Were you aware that working your tail off indoors all day long can lead to Vitamin D deficiency?
I was shocked when my doctor told me that I was severely Vitamin D deficient. The average level is above 50. Everyone should be above 30. My level was below 20! I eat healthy and walk every day. How can this happen?
What causes Vitamin D deficiency?
*lack of sun
*lack of Vitamin D in the diet
I work during daylight hours, so usually my only sun until I get home is what I get from being in the car or walking to and from my appointment location. My car has tinted windows, so the sun is blocked. I wear sunscreen on my face each day, so the sun is blocked. I wear suits, so the sun is blocked. Hmmmm….I’m starting to figure this out.
I walk the dogs every day, so I should get my sun then, right? No. I don’t want any more freckles or wrinkles, so in addition to sunscreen, I wear a big hat. I’m allergic to mosquito bites, so I wear long sleeves, pants and socks.
I realized that I get almost zero sun, and that’s the primary way we create Vitamin D!
Vitamin D can also be ingested through the food we eat. Animal-based food, milk or orange juice fortified with Vitamin D, fish and fish oils, egg yolks, and beef liver are potential sources. But it’s difficult for anyone to eat the amount of Vitamin D we need.
What’s the big deal about Vitamin D deficiency?
According to WebMD, it’s associated with:
* Weak bones
* Bone pain
* Muscle weakness
* Increased risk of death from cardiovascular disease
* Cognitive impairment in older adults
* Severe asthma in children
Holy smokes! That’s some bad stuff that can happen to you!
How can we increase our Vitamin D levels?
You’ll of course want to check with your doctor about the best way for you to increase your levels, but this is what I found when I researched.
Good ol’ sunshine is the way to go!

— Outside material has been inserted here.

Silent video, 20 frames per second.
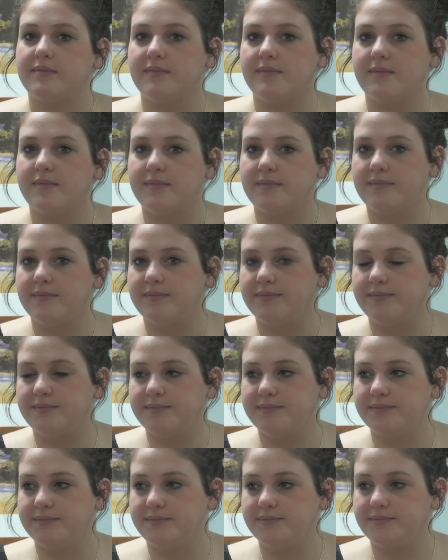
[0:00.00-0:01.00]

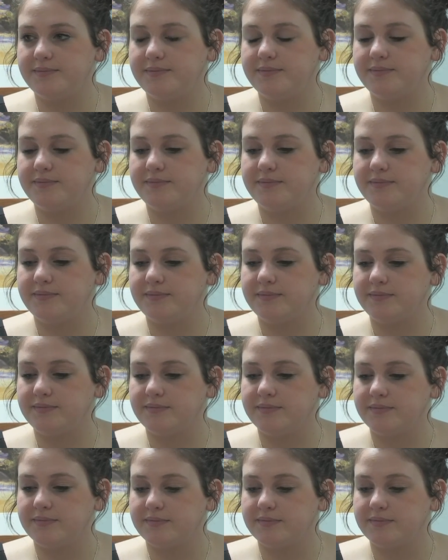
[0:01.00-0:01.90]
[no speech]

Multiple medical websites that I visited stated that 15 – 20 minutes per day of direct sunlight while wearing no more than SPF 15 sunscreens will raise your Vitamin D levels. I have a feeling that the precise amount of sunshine you’ll need will be based on the sun’s intensity. (That’s why folks in the northern U.S. tend to suffer more from Vitamin D deficiency than folks in the southern U.S.)
Vitamin D supplements can help – kind of. I spoke with a few medical professionals about this, and they admitted that humans urinate out 80% of the vitamins we take. There is also a chance of Vitamin D Toxicity if your levels are too elevated. Check with your doctor on how much – if any – you should take. The best source is the sun.

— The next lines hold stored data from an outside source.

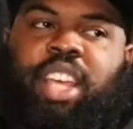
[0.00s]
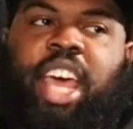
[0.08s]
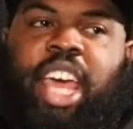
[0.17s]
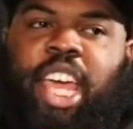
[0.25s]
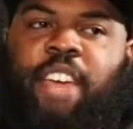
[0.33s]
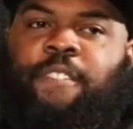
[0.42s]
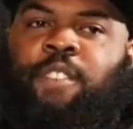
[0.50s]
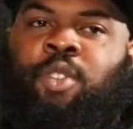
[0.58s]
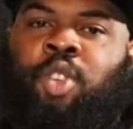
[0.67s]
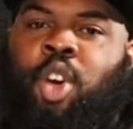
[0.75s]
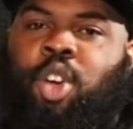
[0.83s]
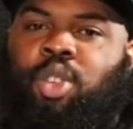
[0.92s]
If you know
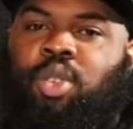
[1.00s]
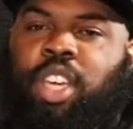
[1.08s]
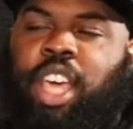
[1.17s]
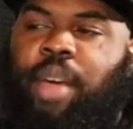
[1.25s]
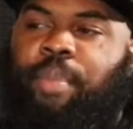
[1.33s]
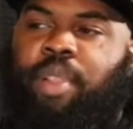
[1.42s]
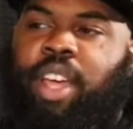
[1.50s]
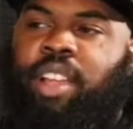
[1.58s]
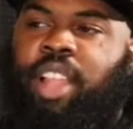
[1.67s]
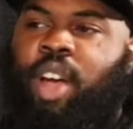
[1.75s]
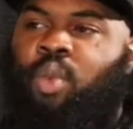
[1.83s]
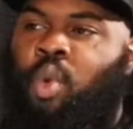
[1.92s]
you can't play like
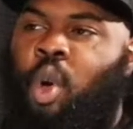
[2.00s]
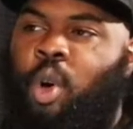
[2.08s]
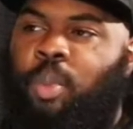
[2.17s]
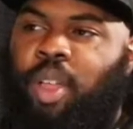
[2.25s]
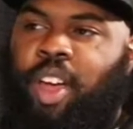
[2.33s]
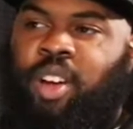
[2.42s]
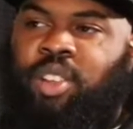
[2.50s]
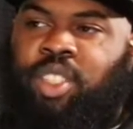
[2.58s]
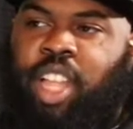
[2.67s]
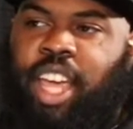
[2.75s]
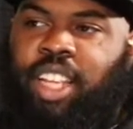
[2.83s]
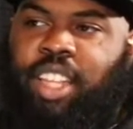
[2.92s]
role players
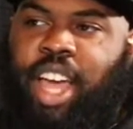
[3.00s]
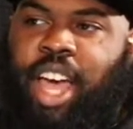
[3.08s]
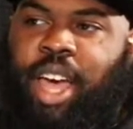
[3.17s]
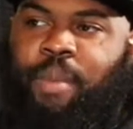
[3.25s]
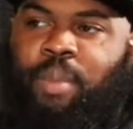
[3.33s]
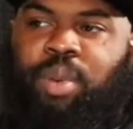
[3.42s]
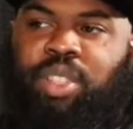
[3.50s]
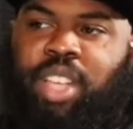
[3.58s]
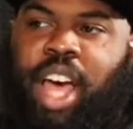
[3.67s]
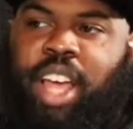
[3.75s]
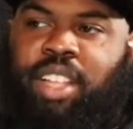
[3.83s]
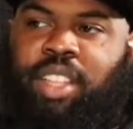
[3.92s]
like that,
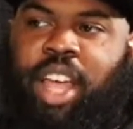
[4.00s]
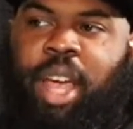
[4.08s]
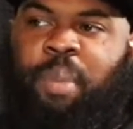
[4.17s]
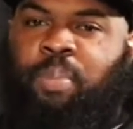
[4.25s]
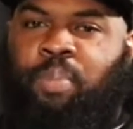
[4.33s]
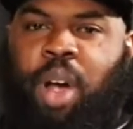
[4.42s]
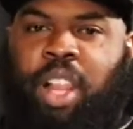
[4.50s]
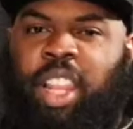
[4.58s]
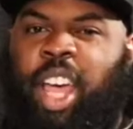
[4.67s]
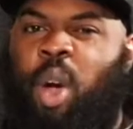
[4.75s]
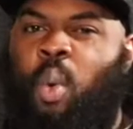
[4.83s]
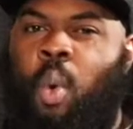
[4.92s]
besides like probably like
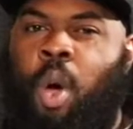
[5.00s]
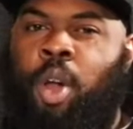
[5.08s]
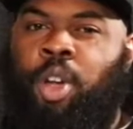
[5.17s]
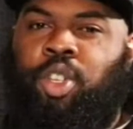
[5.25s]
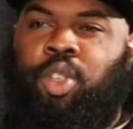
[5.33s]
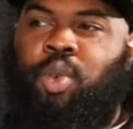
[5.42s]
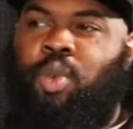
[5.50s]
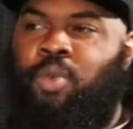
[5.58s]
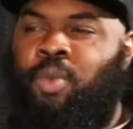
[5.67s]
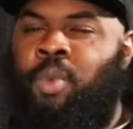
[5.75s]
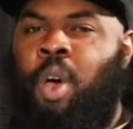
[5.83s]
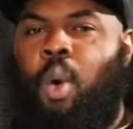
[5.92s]
1 or 2 of them,
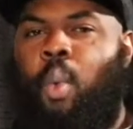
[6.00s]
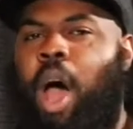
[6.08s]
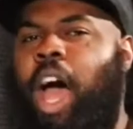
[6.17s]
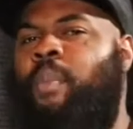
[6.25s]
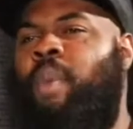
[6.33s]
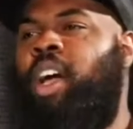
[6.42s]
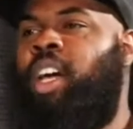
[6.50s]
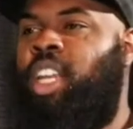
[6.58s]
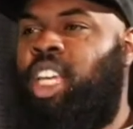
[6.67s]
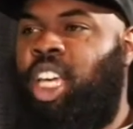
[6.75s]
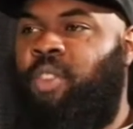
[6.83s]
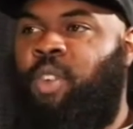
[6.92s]
why am I gonna
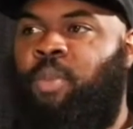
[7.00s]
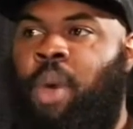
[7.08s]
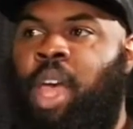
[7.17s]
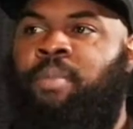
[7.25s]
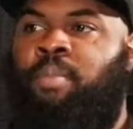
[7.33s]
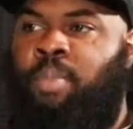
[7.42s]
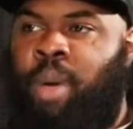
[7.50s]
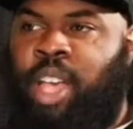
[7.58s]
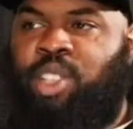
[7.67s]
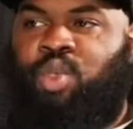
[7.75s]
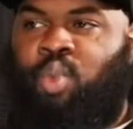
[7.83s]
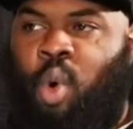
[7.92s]
give up my best
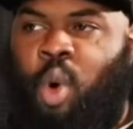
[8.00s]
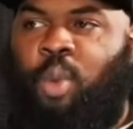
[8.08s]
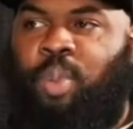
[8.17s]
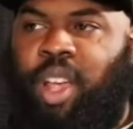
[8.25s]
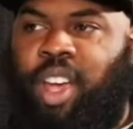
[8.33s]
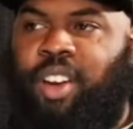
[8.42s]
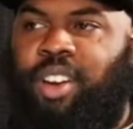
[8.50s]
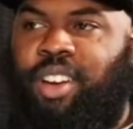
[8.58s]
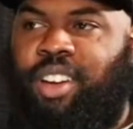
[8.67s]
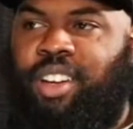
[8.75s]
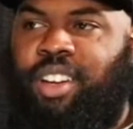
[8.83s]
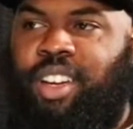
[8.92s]
role player
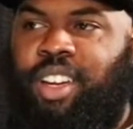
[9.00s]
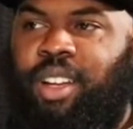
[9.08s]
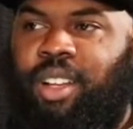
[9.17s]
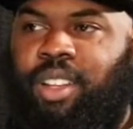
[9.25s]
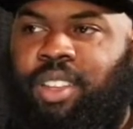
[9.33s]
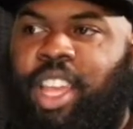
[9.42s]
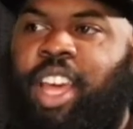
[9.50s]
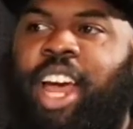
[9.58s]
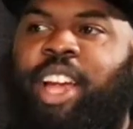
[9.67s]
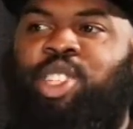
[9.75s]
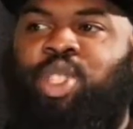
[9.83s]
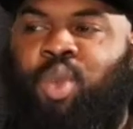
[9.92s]
that I
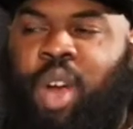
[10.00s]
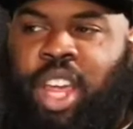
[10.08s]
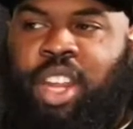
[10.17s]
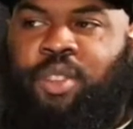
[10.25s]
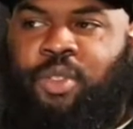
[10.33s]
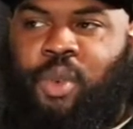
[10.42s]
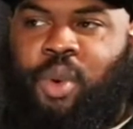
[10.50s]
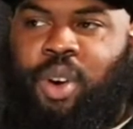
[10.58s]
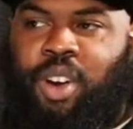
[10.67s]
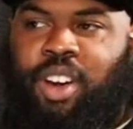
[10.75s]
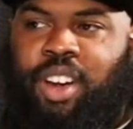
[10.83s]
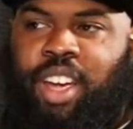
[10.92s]
traded for,
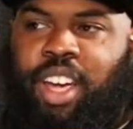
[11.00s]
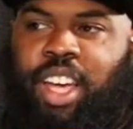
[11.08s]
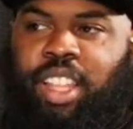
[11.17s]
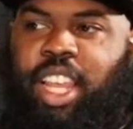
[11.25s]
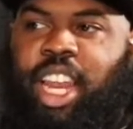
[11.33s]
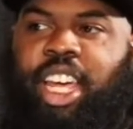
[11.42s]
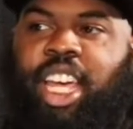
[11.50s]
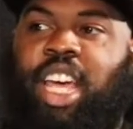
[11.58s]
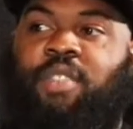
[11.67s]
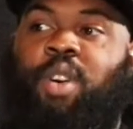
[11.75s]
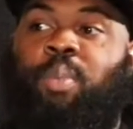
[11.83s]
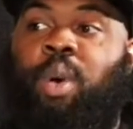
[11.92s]
that I gave
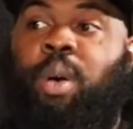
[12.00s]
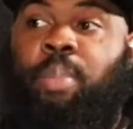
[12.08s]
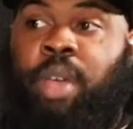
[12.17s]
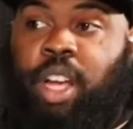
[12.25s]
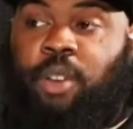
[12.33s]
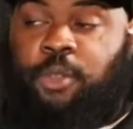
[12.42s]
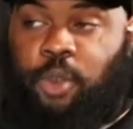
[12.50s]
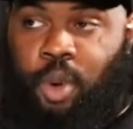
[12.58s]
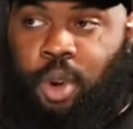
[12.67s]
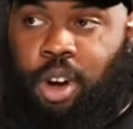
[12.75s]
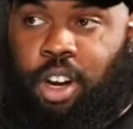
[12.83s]
up a pick for,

Knowing all this now, I walk the dogs for 20 minutes without wearing a hat. I wear short sleeves and keep an eye out for mosquitos. I’ve added one cup of Vitamin D fortified orange juice to my breakfast routine. I continue to consume at least one cup of milk per day and eat as much cheese as my body will let me.
For more details about Vitamin D Deficiency, visit:
Mayo Clinic Research(For the good stuff, scroll half-way down to the section called “How to Prevent and Treat Vitamin D Deficiency)
If you work inside all day long, it’s important to get your sunshine! Be sure to schedule into your day some fun in the sun in order to prevent (or recover from) Vitamin D deficiency.